TASK PROMPT
From the first line to the last, repeat the data exactly but leave out the pictures.

** SUPPLIED DATA follows **

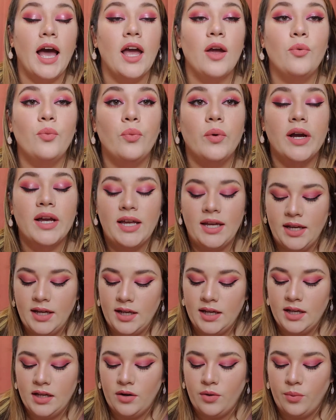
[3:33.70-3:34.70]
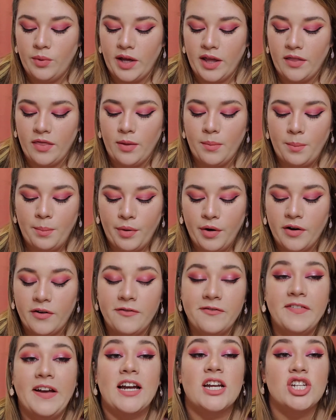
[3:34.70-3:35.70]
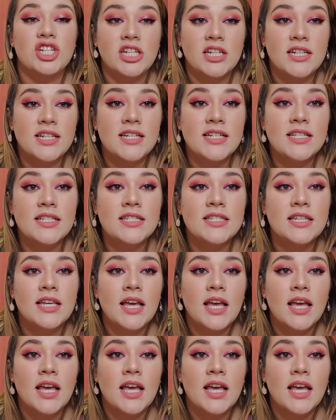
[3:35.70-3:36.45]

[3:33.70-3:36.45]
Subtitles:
went in with Perfectionist,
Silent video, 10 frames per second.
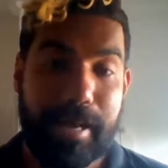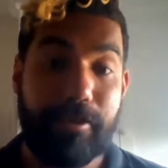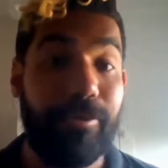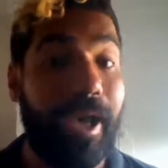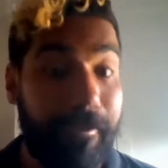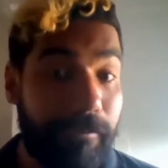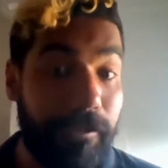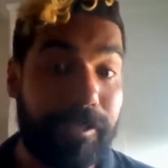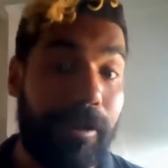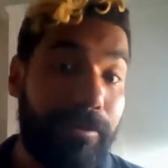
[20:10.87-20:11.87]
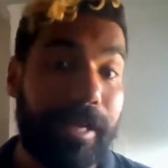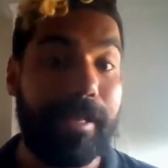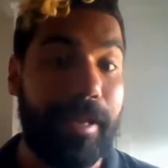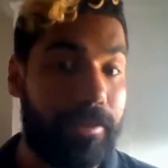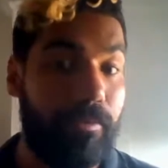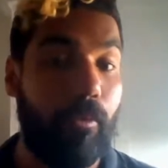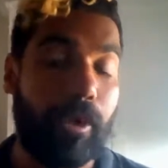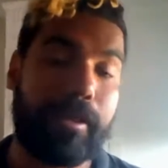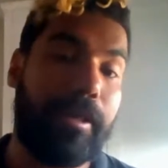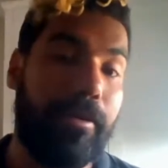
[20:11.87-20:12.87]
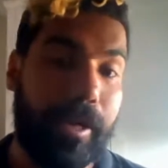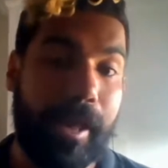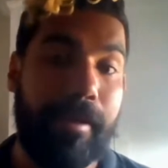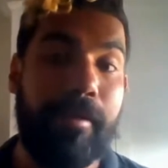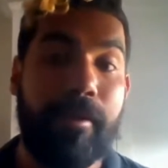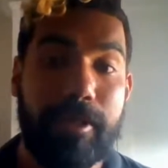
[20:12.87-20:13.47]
You have to tell delegates what they'll get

** End of SUPPLIED DATA **

SOLUTION BELOW
[3:33.70-3:34.70]
[3:34.70-3:35.70]
[3:35.70-3:36.45]

[3:33.70-3:36.45]
Subtitles:
went in with Perfectionist,
Silent video, 10 frames per second.
[20:10.87-20:11.87]
[20:11.87-20:12.87]
[20:12.87-20:13.47]
You have to tell delegates what they'll get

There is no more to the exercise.